Saturday, November 12, 2011

N shaal ivz srngher: ebg13

I know the title is weird. Or is it really? Caesar wanted to send messages to his friends and girlfriends, but didn't want his enemies and Cleopatra to be able to read these messages in case they intercepted them. He came up with a wonderful cipher algorithm, nowadays called rot13.
In this note I just want to briefly talk about an amazing and ever so useful vim feature: yes, vim can encode and decode rot13! Just it can, out of the box! I know you can't believe it, so let me just show you how: The command is (in normal mode) g? followed by a movement. This will encode (or decode) the portion between the cursor and the endpoint defined by the movement.
For example, I have this stupid message to decode:
N shaal ivz srngher: ebg13

and I really want to know what it means.
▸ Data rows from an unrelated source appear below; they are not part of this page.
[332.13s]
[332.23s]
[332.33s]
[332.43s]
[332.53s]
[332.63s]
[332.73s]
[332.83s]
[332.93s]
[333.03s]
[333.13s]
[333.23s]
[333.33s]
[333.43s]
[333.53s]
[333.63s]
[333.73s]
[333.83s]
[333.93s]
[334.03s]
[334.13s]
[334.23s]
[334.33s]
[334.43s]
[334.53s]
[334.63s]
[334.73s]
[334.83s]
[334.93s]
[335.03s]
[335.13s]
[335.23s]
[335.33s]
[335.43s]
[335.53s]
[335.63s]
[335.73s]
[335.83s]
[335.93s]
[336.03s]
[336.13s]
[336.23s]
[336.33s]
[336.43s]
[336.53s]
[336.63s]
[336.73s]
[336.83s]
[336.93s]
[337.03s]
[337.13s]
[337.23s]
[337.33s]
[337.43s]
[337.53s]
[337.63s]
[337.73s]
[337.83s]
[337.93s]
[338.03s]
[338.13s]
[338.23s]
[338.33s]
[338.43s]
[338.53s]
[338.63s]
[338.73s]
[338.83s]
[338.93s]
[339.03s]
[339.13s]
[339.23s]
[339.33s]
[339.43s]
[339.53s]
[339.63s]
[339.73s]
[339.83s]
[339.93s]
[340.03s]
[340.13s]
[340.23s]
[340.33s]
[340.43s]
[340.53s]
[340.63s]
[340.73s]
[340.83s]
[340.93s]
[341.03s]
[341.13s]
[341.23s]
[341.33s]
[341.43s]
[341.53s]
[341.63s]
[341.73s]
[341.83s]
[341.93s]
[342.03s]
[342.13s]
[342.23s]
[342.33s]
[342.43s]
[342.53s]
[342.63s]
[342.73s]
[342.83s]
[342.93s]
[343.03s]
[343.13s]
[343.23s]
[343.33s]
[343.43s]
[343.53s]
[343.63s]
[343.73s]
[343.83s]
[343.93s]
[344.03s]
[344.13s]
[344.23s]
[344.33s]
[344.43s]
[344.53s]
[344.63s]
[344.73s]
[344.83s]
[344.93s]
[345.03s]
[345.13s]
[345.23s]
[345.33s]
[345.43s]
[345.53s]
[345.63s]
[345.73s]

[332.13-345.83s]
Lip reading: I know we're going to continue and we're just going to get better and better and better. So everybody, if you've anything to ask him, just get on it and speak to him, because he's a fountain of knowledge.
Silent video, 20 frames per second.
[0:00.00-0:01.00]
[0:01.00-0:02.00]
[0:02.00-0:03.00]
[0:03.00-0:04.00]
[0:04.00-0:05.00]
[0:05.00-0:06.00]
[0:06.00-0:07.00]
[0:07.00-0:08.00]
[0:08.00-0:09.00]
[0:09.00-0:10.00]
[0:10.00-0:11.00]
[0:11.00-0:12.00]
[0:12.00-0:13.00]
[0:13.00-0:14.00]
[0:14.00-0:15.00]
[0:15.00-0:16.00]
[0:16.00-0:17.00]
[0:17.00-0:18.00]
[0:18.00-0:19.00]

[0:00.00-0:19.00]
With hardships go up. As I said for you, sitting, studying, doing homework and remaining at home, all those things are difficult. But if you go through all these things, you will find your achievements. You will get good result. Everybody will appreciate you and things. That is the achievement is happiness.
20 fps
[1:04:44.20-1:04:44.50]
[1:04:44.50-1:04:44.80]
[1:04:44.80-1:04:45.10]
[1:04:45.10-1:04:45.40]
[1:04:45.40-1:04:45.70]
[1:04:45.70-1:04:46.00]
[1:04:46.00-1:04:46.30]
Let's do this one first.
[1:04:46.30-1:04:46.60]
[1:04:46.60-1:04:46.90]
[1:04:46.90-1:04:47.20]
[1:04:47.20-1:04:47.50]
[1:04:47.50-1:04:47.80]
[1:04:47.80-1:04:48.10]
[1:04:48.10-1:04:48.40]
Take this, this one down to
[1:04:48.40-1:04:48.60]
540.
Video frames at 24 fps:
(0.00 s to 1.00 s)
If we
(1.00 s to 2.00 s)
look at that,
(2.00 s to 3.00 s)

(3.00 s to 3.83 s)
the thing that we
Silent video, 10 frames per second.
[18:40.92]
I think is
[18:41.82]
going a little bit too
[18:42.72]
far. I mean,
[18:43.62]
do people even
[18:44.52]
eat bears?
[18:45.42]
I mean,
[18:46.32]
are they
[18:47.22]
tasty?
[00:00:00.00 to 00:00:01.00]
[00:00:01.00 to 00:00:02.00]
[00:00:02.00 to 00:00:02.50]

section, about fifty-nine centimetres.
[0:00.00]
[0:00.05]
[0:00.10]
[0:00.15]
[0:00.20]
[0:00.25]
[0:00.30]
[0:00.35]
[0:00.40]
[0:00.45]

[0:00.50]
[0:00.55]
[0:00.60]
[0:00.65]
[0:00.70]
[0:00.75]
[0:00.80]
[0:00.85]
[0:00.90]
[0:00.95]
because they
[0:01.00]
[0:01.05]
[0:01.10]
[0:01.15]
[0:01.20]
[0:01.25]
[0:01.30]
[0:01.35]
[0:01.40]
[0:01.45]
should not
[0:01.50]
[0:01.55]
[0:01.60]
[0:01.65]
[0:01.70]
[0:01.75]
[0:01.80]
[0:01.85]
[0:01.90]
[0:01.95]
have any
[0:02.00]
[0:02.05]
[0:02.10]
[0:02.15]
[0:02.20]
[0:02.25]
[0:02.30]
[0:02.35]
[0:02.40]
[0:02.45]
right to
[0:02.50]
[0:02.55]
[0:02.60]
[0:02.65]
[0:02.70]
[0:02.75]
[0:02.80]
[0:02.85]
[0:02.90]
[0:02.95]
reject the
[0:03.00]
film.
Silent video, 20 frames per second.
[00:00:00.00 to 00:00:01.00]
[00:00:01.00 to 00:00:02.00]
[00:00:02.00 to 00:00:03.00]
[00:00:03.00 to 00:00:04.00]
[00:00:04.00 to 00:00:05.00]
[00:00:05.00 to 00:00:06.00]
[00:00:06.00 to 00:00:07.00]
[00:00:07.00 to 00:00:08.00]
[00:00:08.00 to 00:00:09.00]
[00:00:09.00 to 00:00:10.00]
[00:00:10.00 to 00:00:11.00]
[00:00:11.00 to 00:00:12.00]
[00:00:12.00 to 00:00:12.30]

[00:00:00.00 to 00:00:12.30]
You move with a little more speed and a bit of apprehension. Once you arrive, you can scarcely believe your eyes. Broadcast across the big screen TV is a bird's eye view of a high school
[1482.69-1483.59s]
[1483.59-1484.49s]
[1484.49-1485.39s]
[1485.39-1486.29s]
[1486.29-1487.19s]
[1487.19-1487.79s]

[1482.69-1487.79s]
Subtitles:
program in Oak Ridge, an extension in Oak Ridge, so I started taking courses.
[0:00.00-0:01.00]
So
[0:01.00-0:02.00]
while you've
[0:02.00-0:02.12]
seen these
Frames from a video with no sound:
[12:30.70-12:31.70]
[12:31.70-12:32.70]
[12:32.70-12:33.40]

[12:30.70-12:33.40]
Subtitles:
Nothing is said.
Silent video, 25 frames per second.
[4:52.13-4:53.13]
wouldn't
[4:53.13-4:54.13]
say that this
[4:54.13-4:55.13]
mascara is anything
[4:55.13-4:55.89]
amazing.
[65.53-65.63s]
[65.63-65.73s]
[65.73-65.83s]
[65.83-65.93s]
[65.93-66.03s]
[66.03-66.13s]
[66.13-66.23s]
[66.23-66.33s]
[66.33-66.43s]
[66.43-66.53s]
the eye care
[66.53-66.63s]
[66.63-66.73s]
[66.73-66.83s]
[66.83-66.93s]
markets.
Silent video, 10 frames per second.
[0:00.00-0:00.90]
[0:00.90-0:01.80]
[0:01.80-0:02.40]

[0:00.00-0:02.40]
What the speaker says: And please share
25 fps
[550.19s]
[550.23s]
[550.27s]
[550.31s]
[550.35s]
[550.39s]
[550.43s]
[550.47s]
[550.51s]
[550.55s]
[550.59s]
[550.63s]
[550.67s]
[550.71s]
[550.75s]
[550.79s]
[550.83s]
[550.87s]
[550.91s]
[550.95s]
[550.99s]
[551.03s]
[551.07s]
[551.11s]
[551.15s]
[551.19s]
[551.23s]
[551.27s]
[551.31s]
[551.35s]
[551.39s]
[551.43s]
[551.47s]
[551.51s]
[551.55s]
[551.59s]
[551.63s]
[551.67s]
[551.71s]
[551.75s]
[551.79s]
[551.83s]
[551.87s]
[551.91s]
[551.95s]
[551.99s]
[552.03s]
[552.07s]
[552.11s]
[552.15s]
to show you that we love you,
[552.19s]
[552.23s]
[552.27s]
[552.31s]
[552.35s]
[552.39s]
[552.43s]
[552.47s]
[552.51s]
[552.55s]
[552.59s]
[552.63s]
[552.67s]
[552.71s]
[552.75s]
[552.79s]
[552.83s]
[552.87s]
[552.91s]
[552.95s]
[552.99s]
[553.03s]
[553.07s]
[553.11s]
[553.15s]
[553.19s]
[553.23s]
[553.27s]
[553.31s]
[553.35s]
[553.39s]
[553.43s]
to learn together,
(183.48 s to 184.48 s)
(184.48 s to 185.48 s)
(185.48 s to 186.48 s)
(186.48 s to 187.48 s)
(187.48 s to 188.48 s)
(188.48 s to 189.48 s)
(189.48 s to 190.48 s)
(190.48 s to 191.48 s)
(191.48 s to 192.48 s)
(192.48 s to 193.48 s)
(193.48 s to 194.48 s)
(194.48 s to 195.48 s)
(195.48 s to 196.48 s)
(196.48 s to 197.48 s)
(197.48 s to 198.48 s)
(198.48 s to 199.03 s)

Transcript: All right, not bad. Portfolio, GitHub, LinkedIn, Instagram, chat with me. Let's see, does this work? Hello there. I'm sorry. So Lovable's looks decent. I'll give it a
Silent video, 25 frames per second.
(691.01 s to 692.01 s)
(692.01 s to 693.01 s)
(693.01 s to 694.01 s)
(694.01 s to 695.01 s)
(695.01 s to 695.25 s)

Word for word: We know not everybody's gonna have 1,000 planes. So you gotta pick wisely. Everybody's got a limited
It's probably very important. So I just copy it on a line in vim and then (in normal mode) type g?ip (you know the movement ip, right? if not, try :h v_ip) and I obtain the decoded message!!! It's amazing, and it was really important, indeed!

Purref!

3 comments:

  1. Amazing! Thanks so much for this tip!

    ReplyDelete
  2. g?? would be quicker (it's what I did before reading the article: "+Pg??)

    ReplyDelete
    Replies
    1. Thanks for your comment. You're right it's quicker. I just wanted to mention the lesser known motion `i` something (inner).